35mm, rewatched, re-rated. Cinematography by William A. Fraker and music by Krzysztof Komeda. It's a very interesting script in its accumulation of paranoia, but also boring in its constant reiteration. Polansky, always so overrated, seems to have filmed a landmark horror movie, when, after all, he has accomplished an appreciable work of industrial craftsmanship. Mia Farrow is insuperable.
I know I'm ignoring the point, but Rosemary is such a very stupid woman from beginning to end that I couldn't sympathize, which eradicates any of the horror aspects for me. It'd be far more chilling if I felt that she was smart and trapped rather than so trapped in the social mores of the time that she is unable to think straight until it's too late.
Instead of stupid jumpscares, the horror here is psychological. I think Mia said it was a very pleasurable experience working on this film. The fact that her life intertwined with Polanski and Woody Allen probably has a little to do with how she can look like a little girl. I love love love Cassavetes who plays a stinker.
Tenho de dizer que o guarda roupa é simplesmente incrível.
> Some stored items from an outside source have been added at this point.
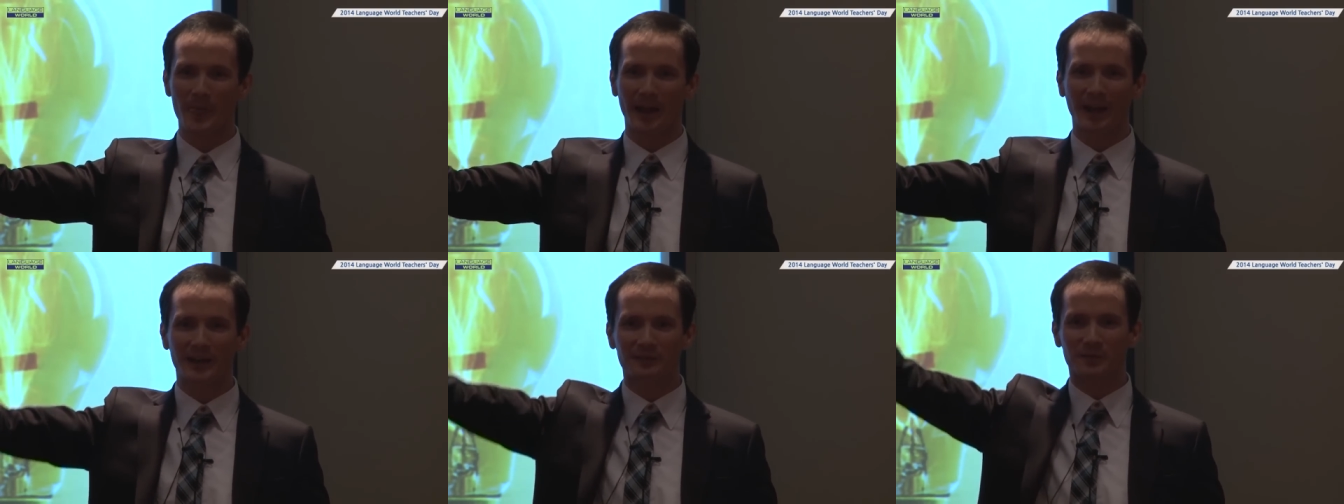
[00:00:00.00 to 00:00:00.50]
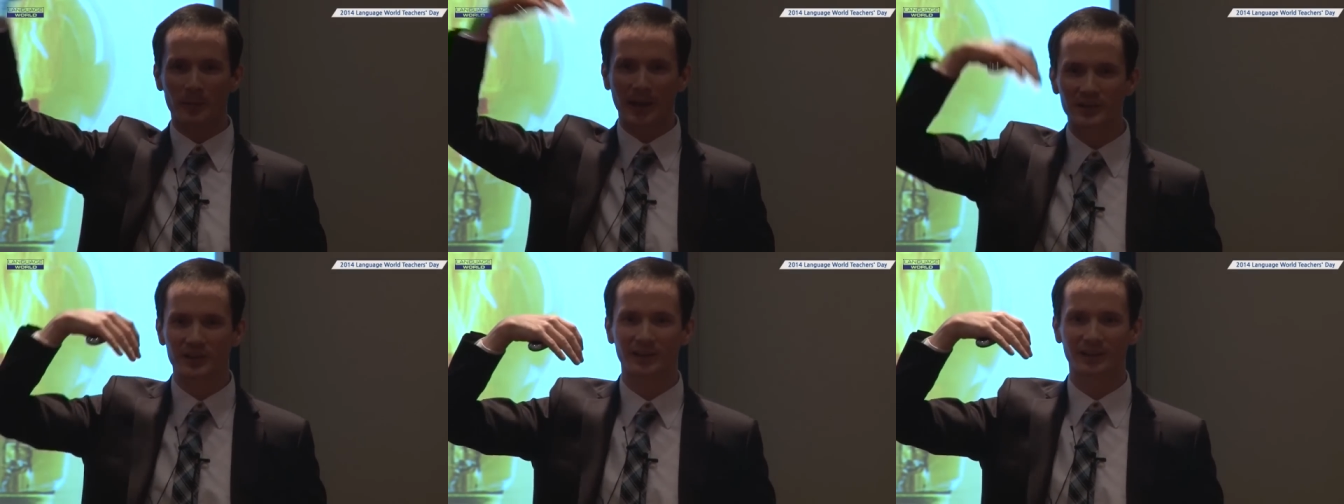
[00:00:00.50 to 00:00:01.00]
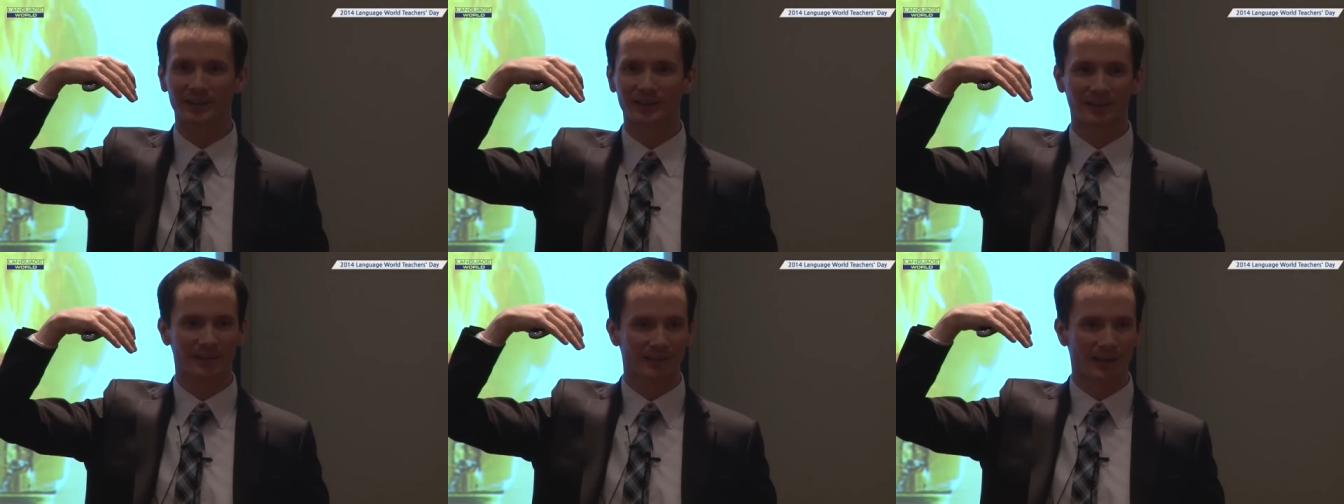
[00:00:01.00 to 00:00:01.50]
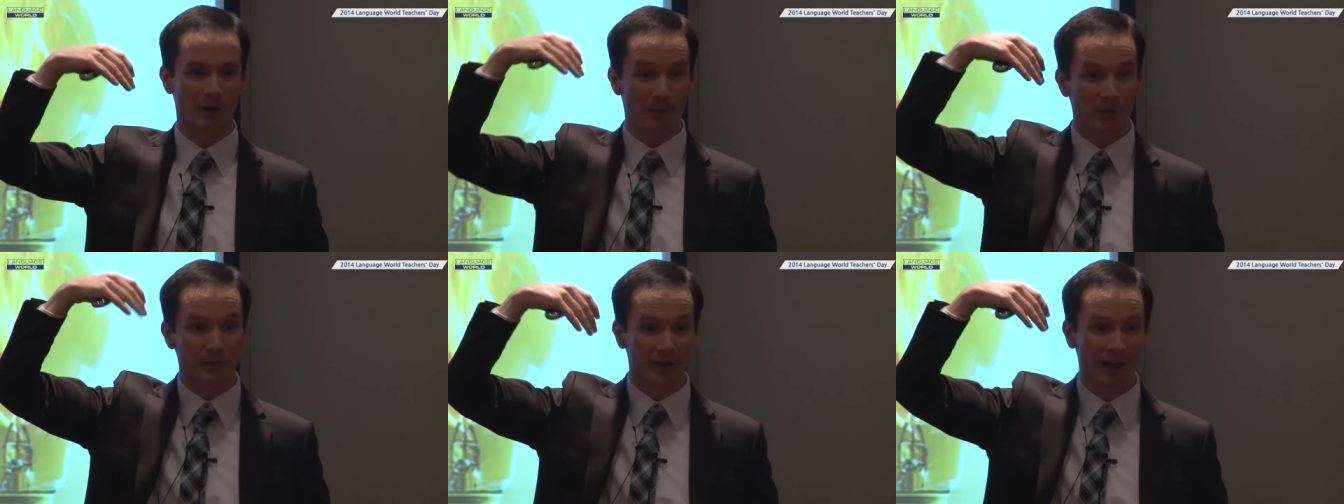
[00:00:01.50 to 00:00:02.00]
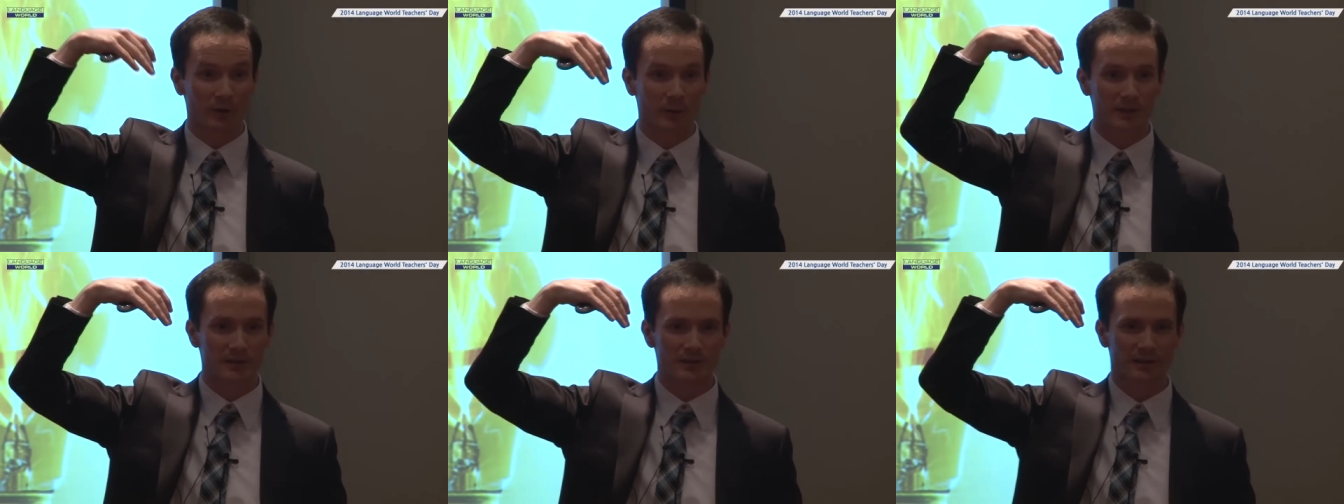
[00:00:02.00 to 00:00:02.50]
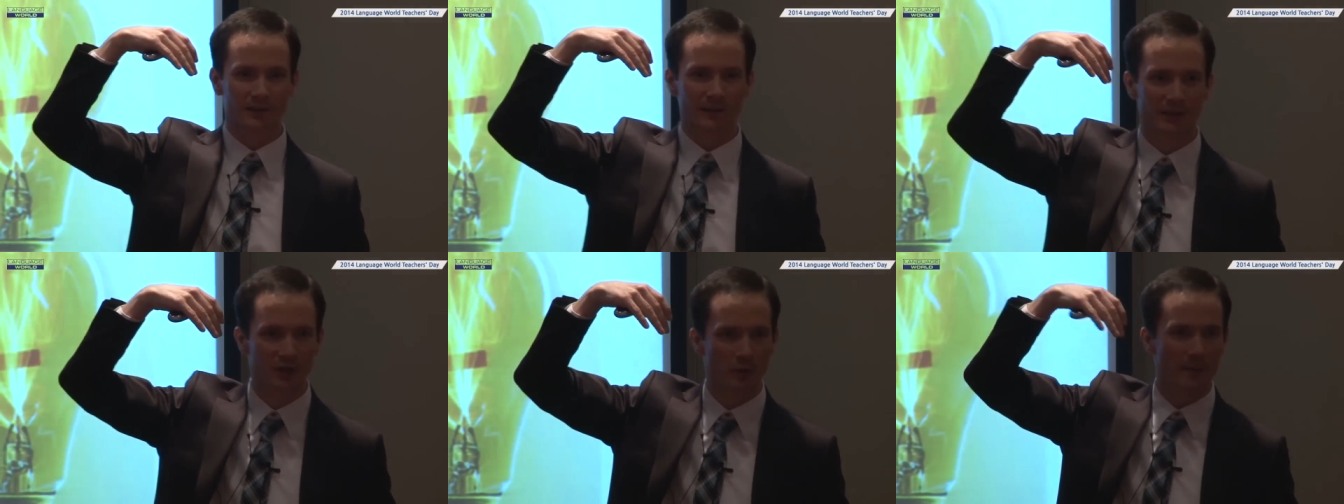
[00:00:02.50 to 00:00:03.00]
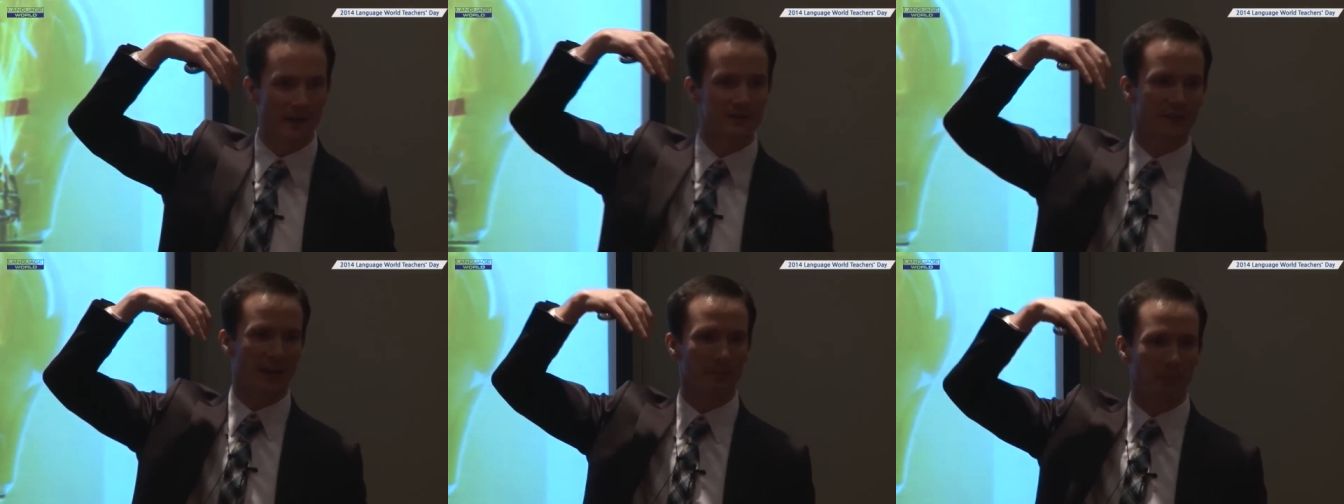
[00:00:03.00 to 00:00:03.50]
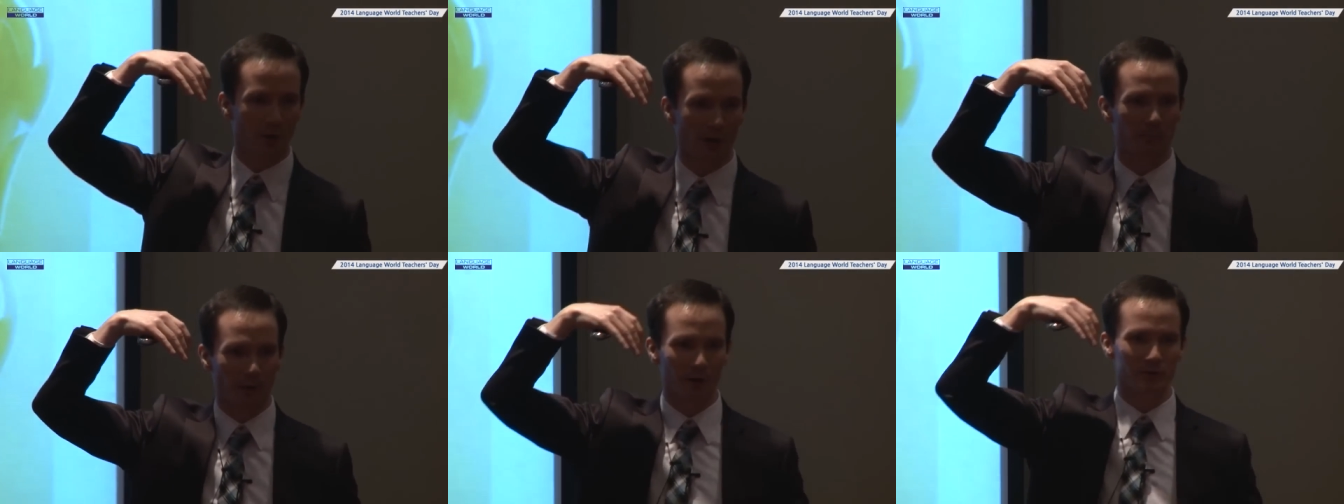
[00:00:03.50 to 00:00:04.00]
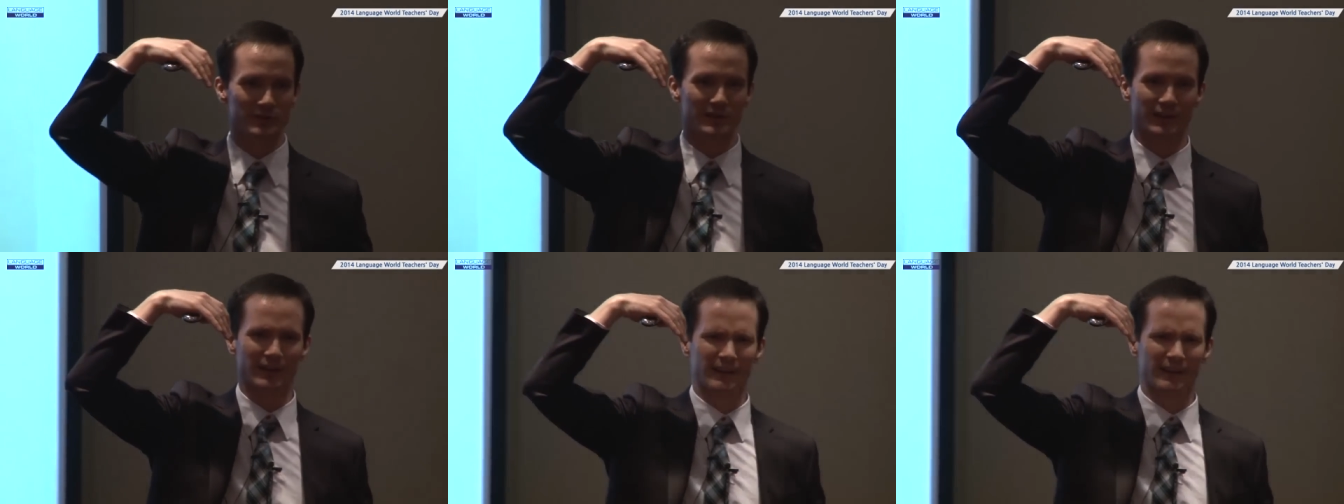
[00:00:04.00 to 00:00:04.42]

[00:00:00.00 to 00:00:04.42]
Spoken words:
and information about the language? Can you imagine that approach?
Fiquei agarrado até ao final e a certa altura gostei tanto do filme que quis que ele durasse para sempre. O final é uma desilusão ligeira, mas talvez porque a tradução do título em português é um ultraje. Dei cinco estrelas de qualquer forma: merece-as todas.
"Rosemary's Baby" is a really haunting tale about a woman that is carrying the Devil's child. I love the very suspenseful atmosphere and how we can relate to Rosemary as she is finding herself more and more caught up in all the craziness surrounding her pregnancy, her husband and the strange couple of elderly neighbors...
For me, it has one of the best movie posters ever created!
Re-watched (good time of year for it) and was struck for the first time by how hilarious it is. Ruth Gordon and Sidney Blackmer are a masterclass in scenery-chewing. "I seem to have overfilled the glasses!"
I watched it again recently, and it really was a marvelous performance by Mia Farrow. I loved the way she and Cassavetes played off each other, although he is better behind the camera than on screen. It isn't so much a horror story as it is a dark comedy on our infatuation with the occult.
The greatest and creepiest horror film of all time!!! Polanski introduced to us a fascinating story with satanism and prepartum deliria as the main subjects. the world wouldn't be the same after this film, from a cinematic view as well as for the consecuences led by it.